### REQUIRED WORK
Each of the entries below is to be written out exactly, and the images skipped.

### LISTED ENTRIES
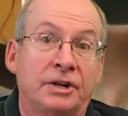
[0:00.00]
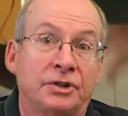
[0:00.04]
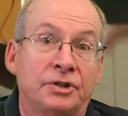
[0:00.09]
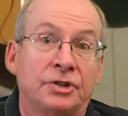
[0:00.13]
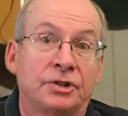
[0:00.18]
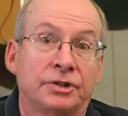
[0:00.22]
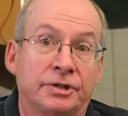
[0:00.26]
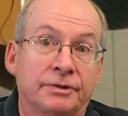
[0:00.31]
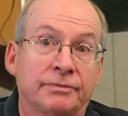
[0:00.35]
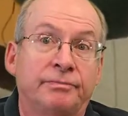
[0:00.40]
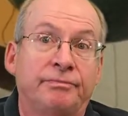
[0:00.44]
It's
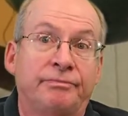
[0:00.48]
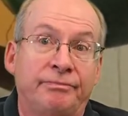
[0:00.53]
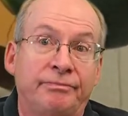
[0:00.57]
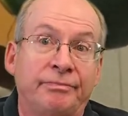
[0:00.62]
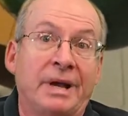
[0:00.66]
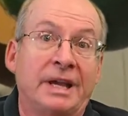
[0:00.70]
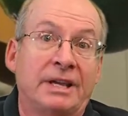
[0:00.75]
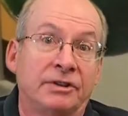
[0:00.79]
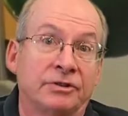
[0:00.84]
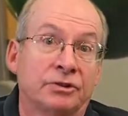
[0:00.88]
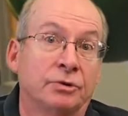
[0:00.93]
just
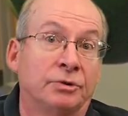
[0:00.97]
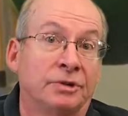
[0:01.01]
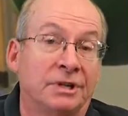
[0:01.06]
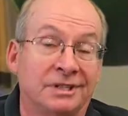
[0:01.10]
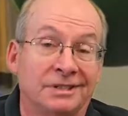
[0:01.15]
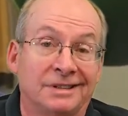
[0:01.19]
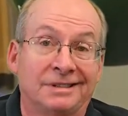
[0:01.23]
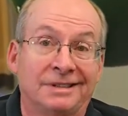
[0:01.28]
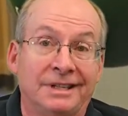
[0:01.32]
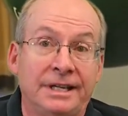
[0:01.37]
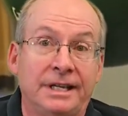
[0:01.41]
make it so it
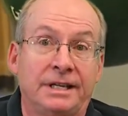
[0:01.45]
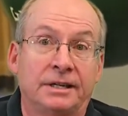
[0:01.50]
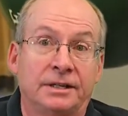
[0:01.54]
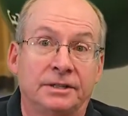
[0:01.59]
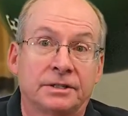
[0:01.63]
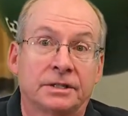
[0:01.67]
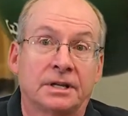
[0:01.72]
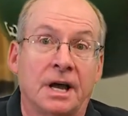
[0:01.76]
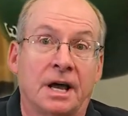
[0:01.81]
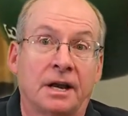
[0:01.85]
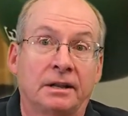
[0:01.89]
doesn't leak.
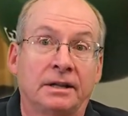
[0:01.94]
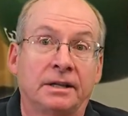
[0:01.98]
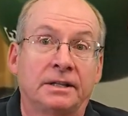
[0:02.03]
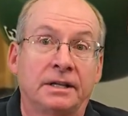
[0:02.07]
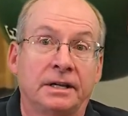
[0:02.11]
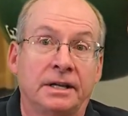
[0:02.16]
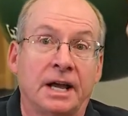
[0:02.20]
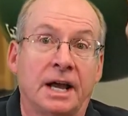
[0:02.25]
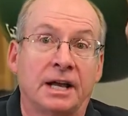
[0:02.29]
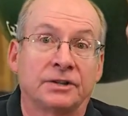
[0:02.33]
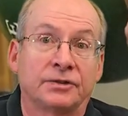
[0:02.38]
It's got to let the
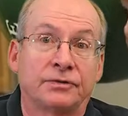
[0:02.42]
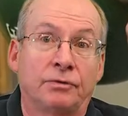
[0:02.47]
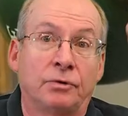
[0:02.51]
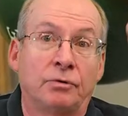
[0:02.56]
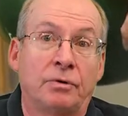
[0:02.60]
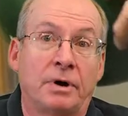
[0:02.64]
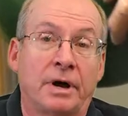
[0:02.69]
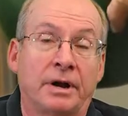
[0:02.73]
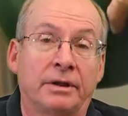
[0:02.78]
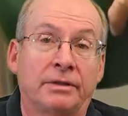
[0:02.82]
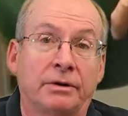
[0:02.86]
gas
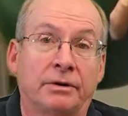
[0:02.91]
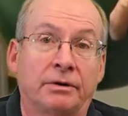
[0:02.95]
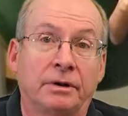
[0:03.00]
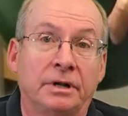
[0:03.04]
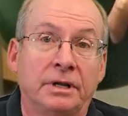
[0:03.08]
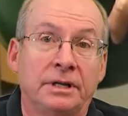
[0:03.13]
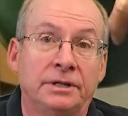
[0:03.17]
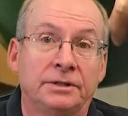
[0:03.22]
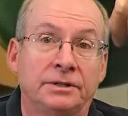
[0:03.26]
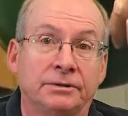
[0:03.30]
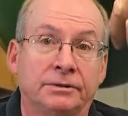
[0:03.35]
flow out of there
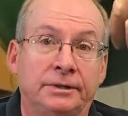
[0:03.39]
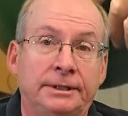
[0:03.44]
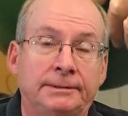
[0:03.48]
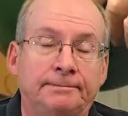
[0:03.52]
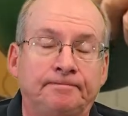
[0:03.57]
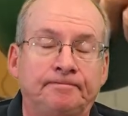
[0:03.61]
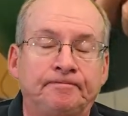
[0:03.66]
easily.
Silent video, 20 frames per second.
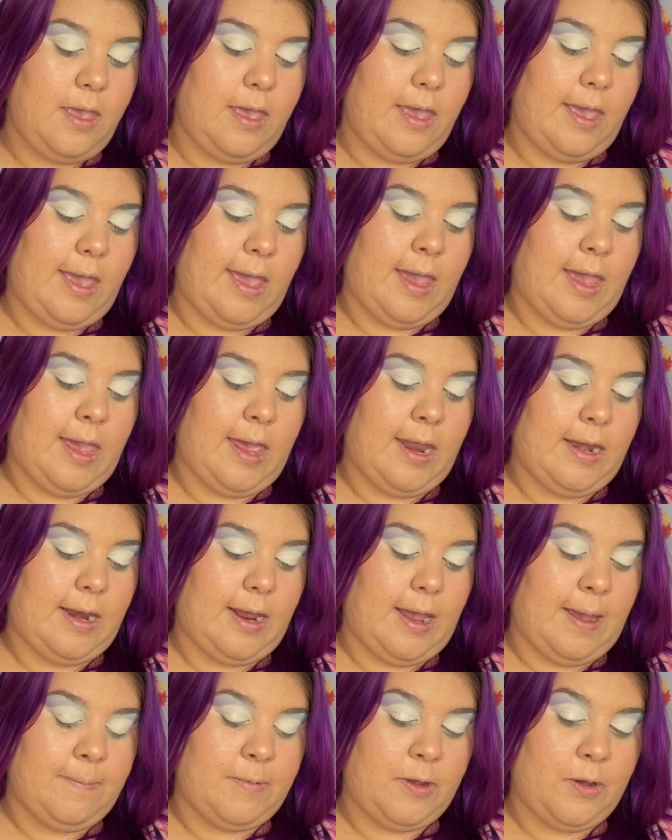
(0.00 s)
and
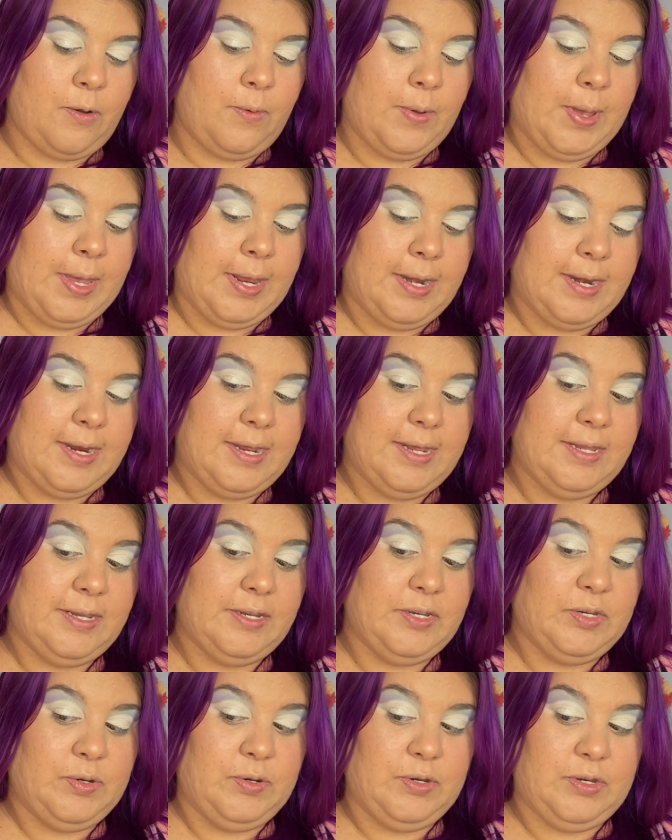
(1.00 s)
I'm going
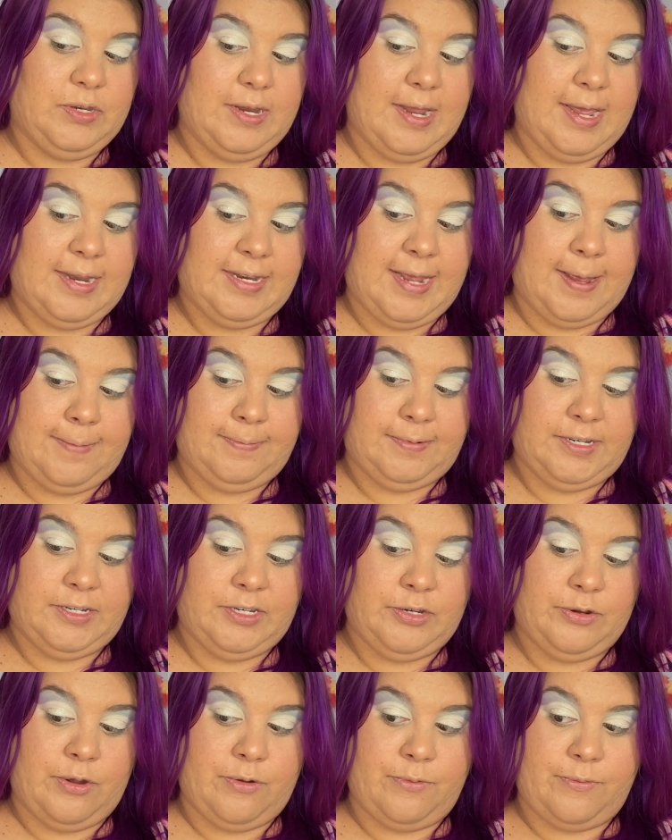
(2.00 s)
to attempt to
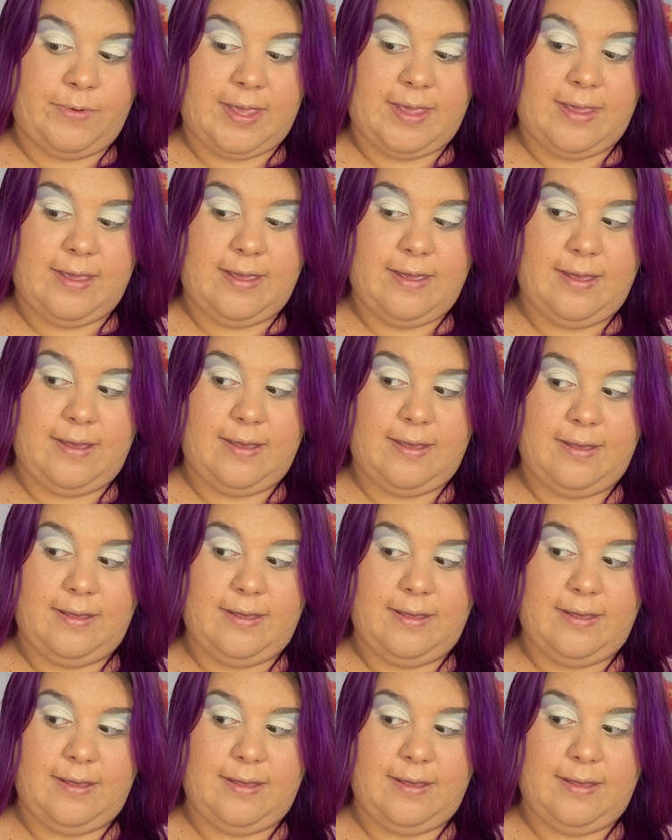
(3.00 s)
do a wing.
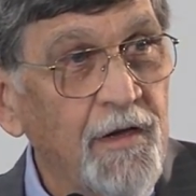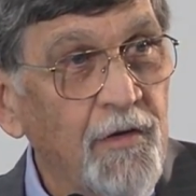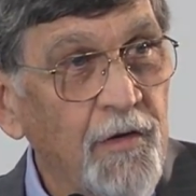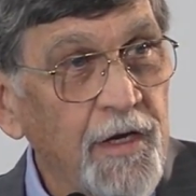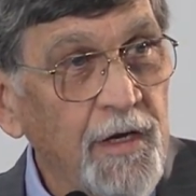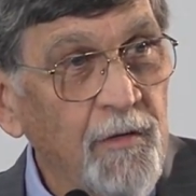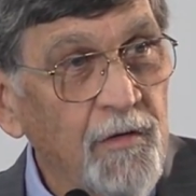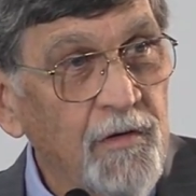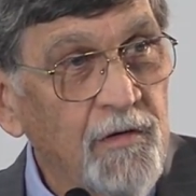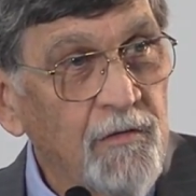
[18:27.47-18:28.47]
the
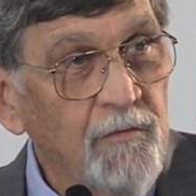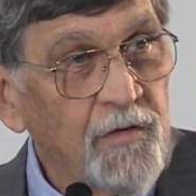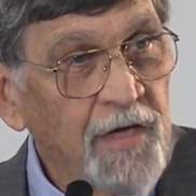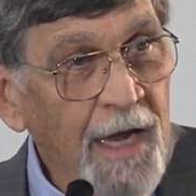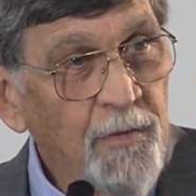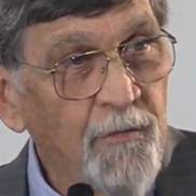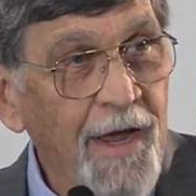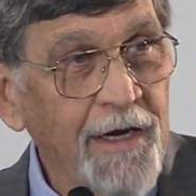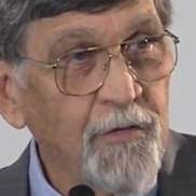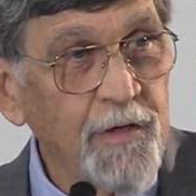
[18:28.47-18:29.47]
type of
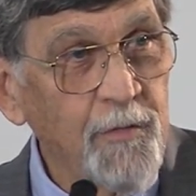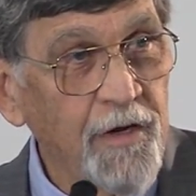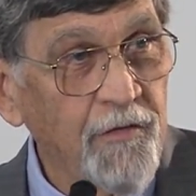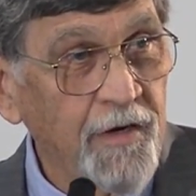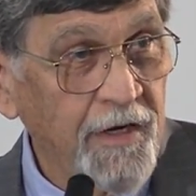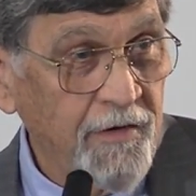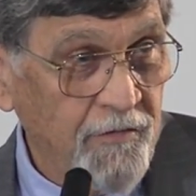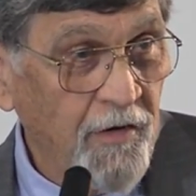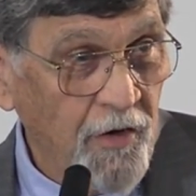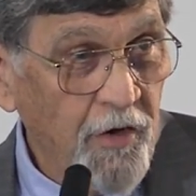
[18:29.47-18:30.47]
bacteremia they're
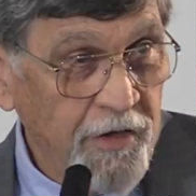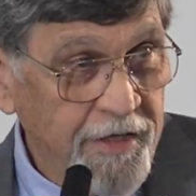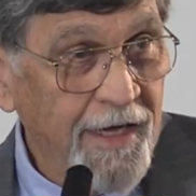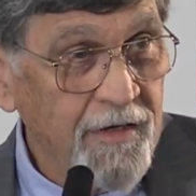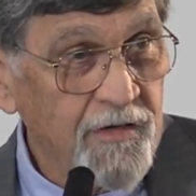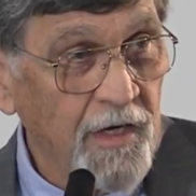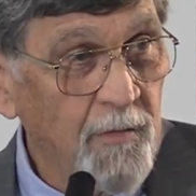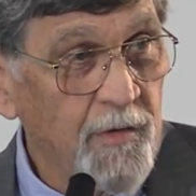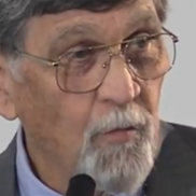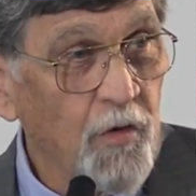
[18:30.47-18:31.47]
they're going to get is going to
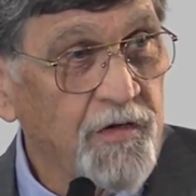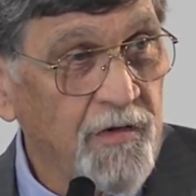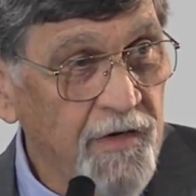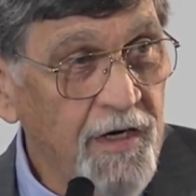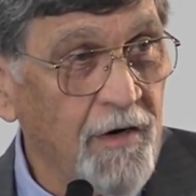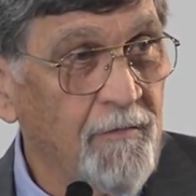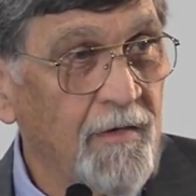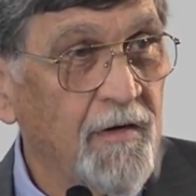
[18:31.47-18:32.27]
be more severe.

### TASK ANSWER
[0:00.00]
[0:00.04]
[0:00.09]
[0:00.13]
[0:00.18]
[0:00.22]
[0:00.26]
[0:00.31]
[0:00.35]
[0:00.40]
[0:00.44]
It's
[0:00.48]
[0:00.53]
[0:00.57]
[0:00.62]
[0:00.66]
[0:00.70]
[0:00.75]
[0:00.79]
[0:00.84]
[0:00.88]
[0:00.93]
just
[0:00.97]
[0:01.01]
[0:01.06]
[0:01.10]
[0:01.15]
[0:01.19]
[0:01.23]
[0:01.28]
[0:01.32]
[0:01.37]
[0:01.41]
make it so it
[0:01.45]
[0:01.50]
[0:01.54]
[0:01.59]
[0:01.63]
[0:01.67]
[0:01.72]
[0:01.76]
[0:01.81]
[0:01.85]
[0:01.89]
doesn't leak.
[0:01.94]
[0:01.98]
[0:02.03]
[0:02.07]
[0:02.11]
[0:02.16]
[0:02.20]
[0:02.25]
[0:02.29]
[0:02.33]
[0:02.38]
It's got to let the
[0:02.42]
[0:02.47]
[0:02.51]
[0:02.56]
[0:02.60]
[0:02.64]
[0:02.69]
[0:02.73]
[0:02.78]
[0:02.82]
[0:02.86]
gas
[0:02.91]
[0:02.95]
[0:03.00]
[0:03.04]
[0:03.08]
[0:03.13]
[0:03.17]
[0:03.22]
[0:03.26]
[0:03.30]
[0:03.35]
flow out of there
[0:03.39]
[0:03.44]
[0:03.48]
[0:03.52]
[0:03.57]
[0:03.61]
[0:03.66]
easily.
Silent video, 20 frames per second.
(0.00 s)
and
(1.00 s)
I'm going
(2.00 s)
to attempt to
(3.00 s)
do a wing.
[18:27.47-18:28.47]
the
[18:28.47-18:29.47]
type of
[18:29.47-18:30.47]
bacteremia they're
[18:30.47-18:31.47]
they're going to get is going to
[18:31.47-18:32.27]
be more severe.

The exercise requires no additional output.